Amanda Gurgel – As nossas queixas não são diferentes das constatadas nos outros estados da federação: as nossas escolas estão sucateadas, a merenda oferecida aos alunos é de baixa qualidade, as salas de aula estão super lotadas e não temos condições dignas de trabalho, pois contamos apenas com quadro e giz para desenvolvermos nossas atividades. Mesmo as escolas que contam com os laboratórios de informática – que saem muito bem nas propagandas do governo, já que as máquinas são bonitas – não podem usufruir plenamente dele como ferramenta pedagógica, já que os computadores chegam às escolas em número insuficiente, e a internet oferecida às redes tanto municipais quanto estaduais é insuficiente para ser distribuída entre os terminais. Como se esses problemas não bastassem, nossa jornada de trabalho é extenuante e os nossos salários são insuficientes para garantir o sustento digno de uma família.

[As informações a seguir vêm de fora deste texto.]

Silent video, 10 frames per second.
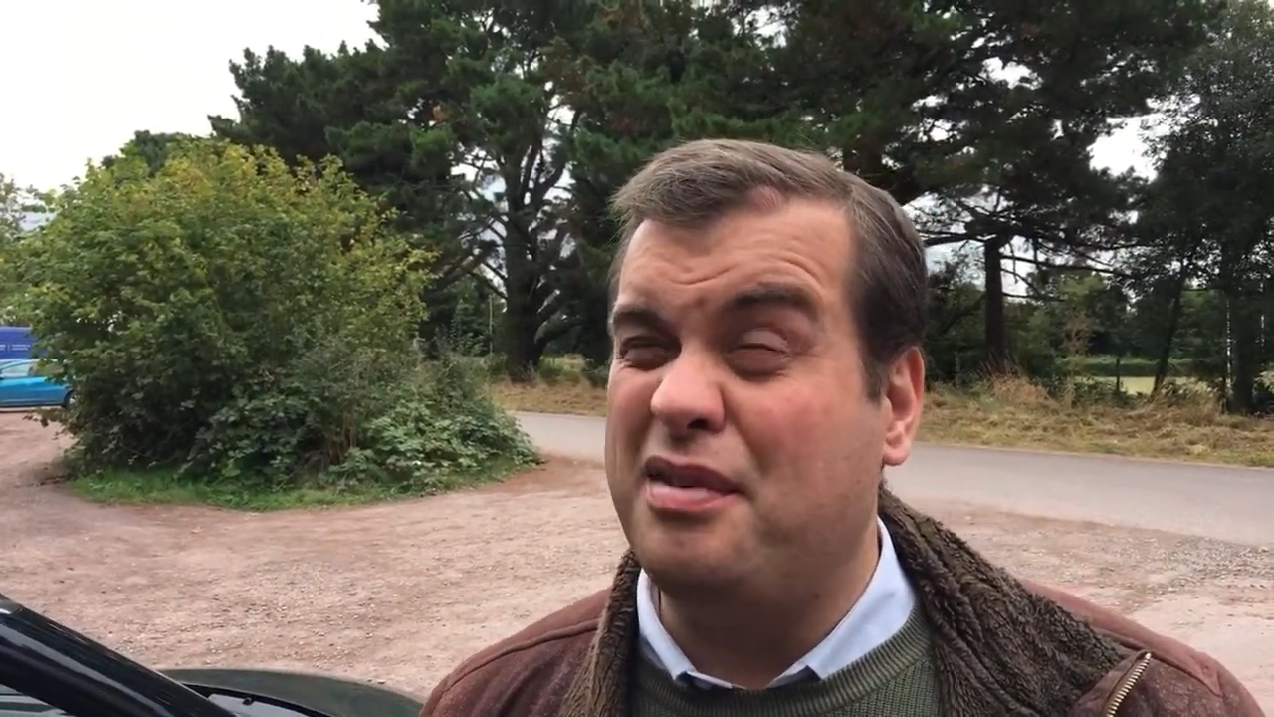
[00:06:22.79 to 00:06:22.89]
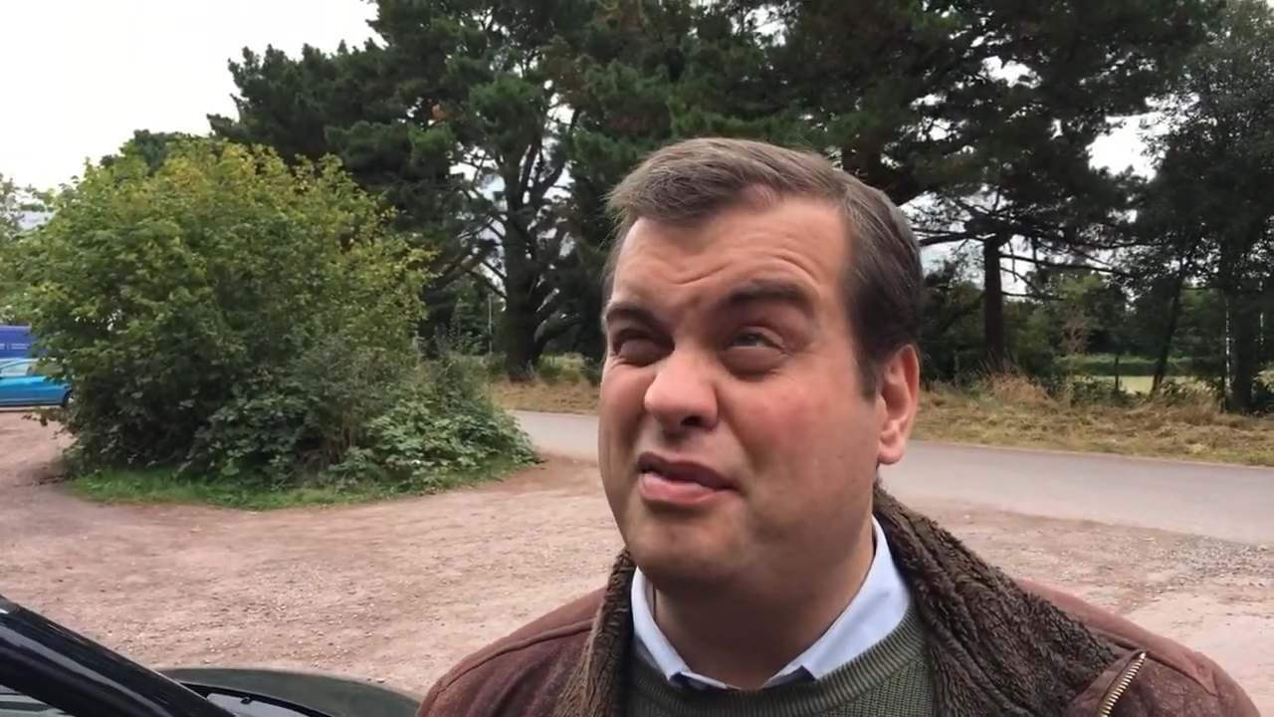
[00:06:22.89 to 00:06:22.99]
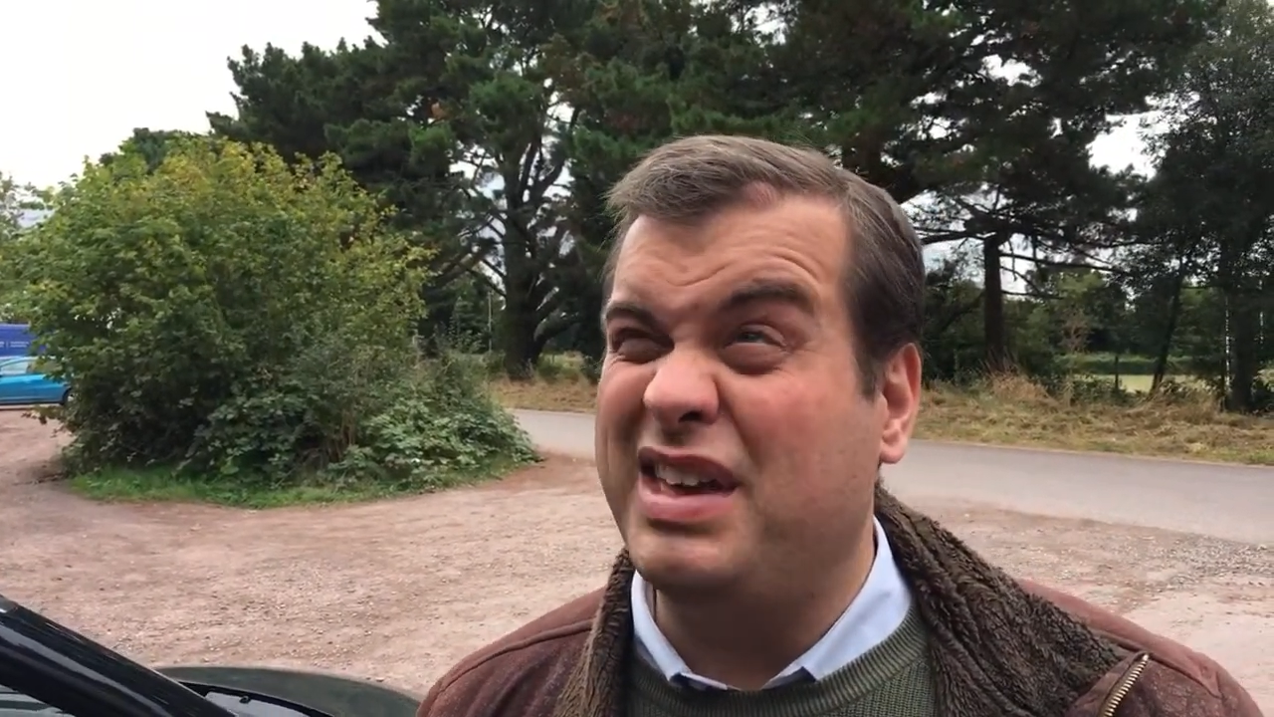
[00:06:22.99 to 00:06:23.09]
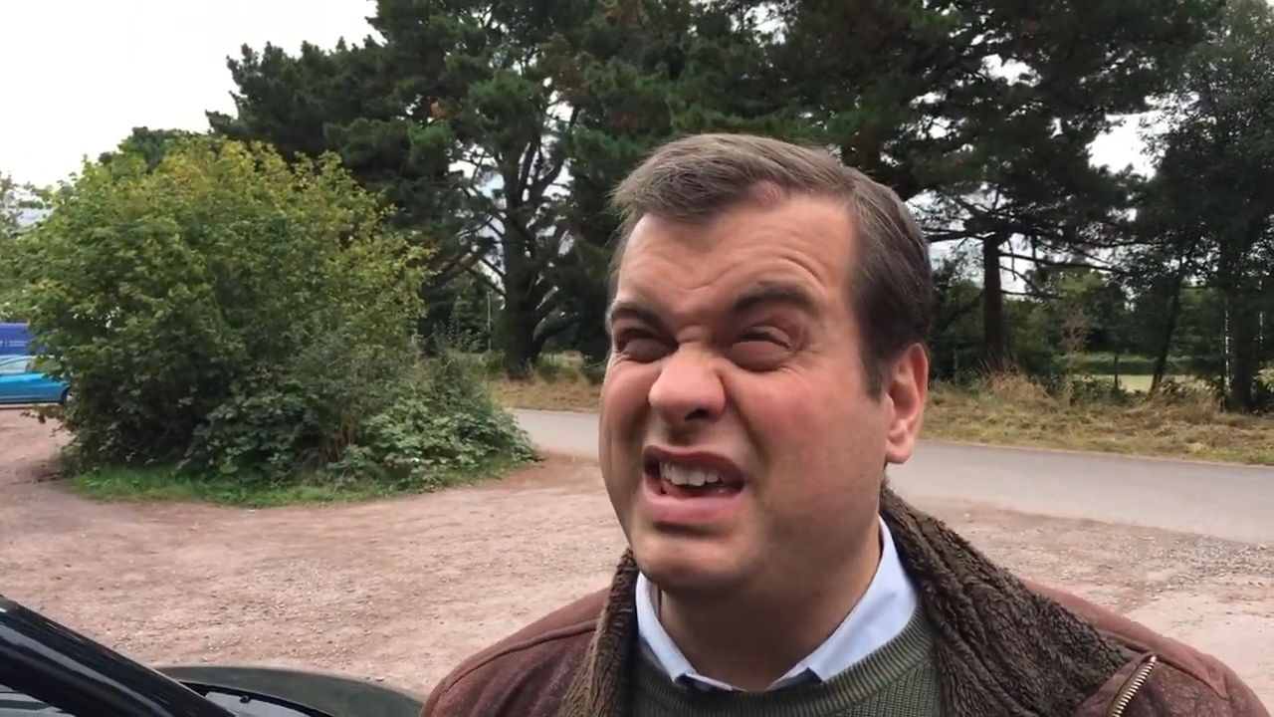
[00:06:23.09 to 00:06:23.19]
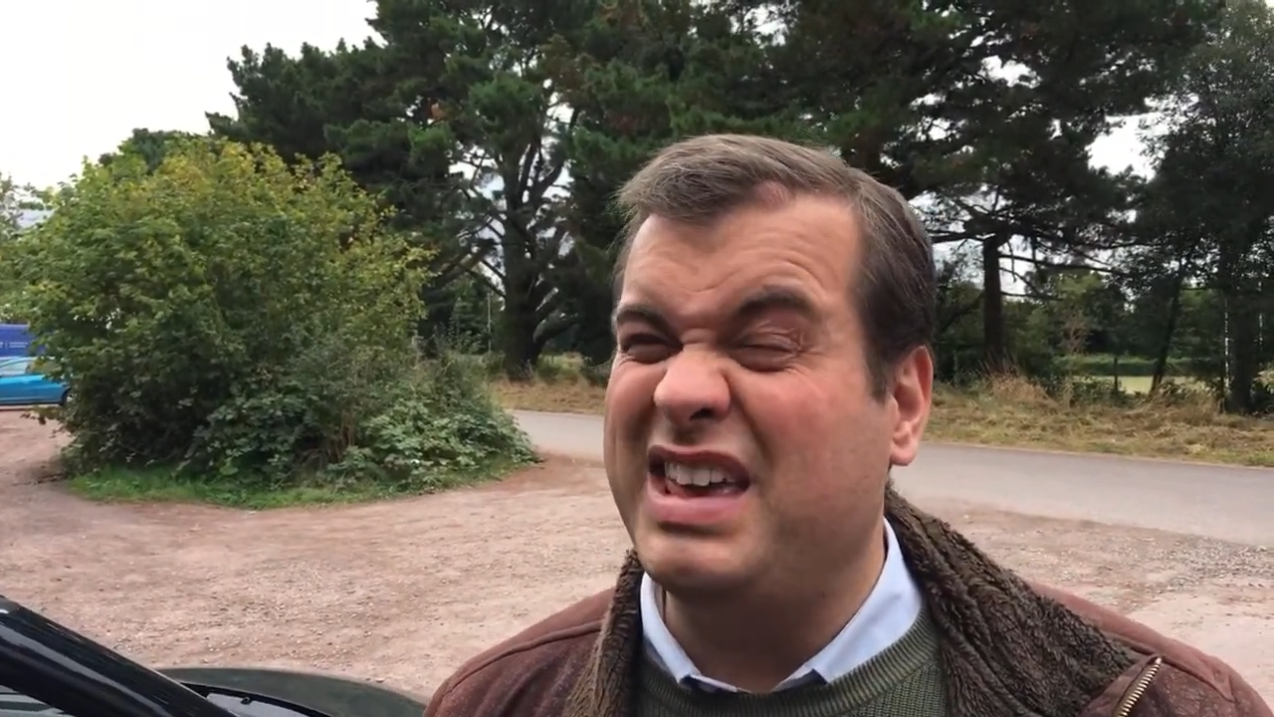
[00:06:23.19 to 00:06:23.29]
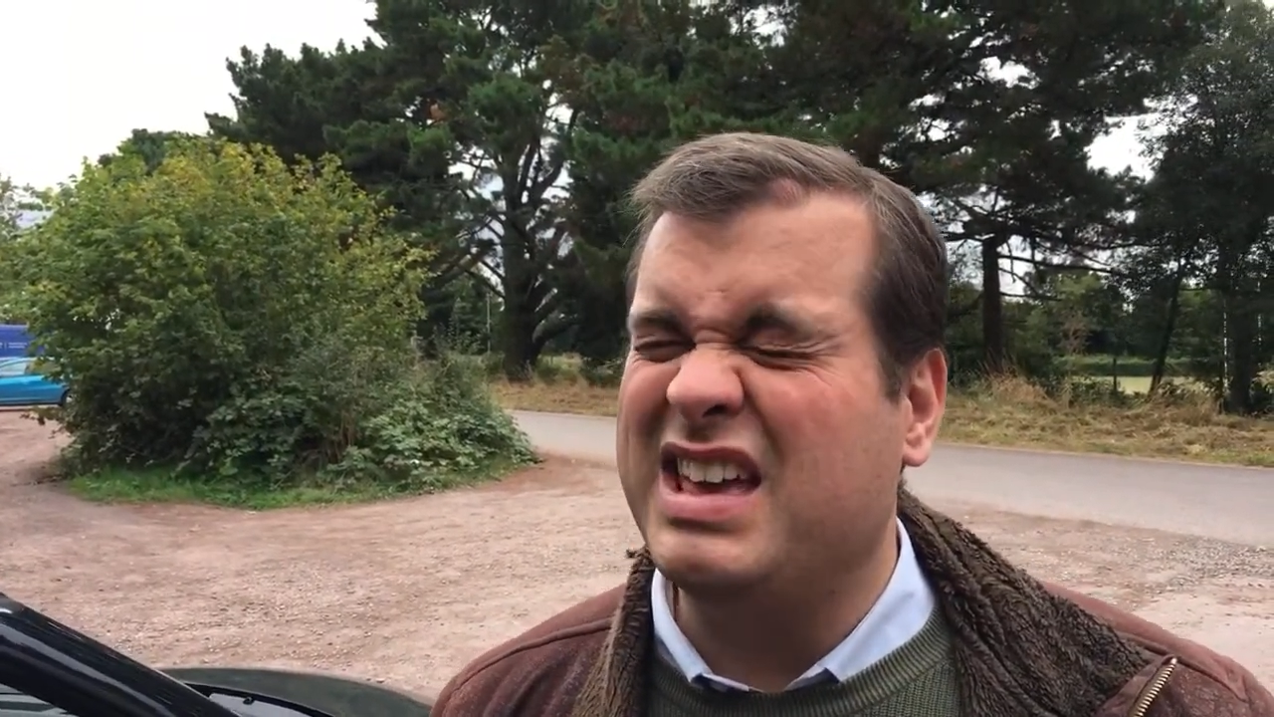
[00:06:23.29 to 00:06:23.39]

in the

Depois das denúncias que você fez, do vídeo que foi parar na internet, das entrevistas em programas nacionais famosos, houve algum sinal do governo estadual para atendimento das reivindicações da categoria?
Amanda Gurgel – Não. A única proposta apresentada pelo governo Rosalba Ciarlini (DEM), após 30 dias de greve, foi a de implementação da lei do piso nacional como percentual do reajuste parcelado em quatro vezes e a partir de setembro. Fomos obrigados a continuar em greve, mesmo porque se voltássemos ao trabalho depois de uma proposta vergonhosa dessas, o péssimo exemplo de Rosalba poderia ser seguido por outros governadores nos estados em que a categoria também está organizada e em greve.
E depois dessas denúncias, o que mudou na sua vida?
Amanda Gurgel – Do ponto de vista estrutural, a minha vida não mudou nada, pois continuo recebendo meu mísero salário e trabalhando do mesmo jeito. A rotina é que está temporariamente alterada, pois tenho recebido convites para palestras, debates e assembleias da categoria em todo o Brasil e tenho me esforçado para conciliar essas atividades com as outras relacionadas à greve do meu estado e ao meu trabalho em Natal. A rotina está apertada, mas é muito bom perceber o apoio que recebo dos meus colegas em Natal e em todo o Brasil e que a cada dia o movimento em defesa da educação pública e dos 10% do PIB já ganha força em todo o Brasil.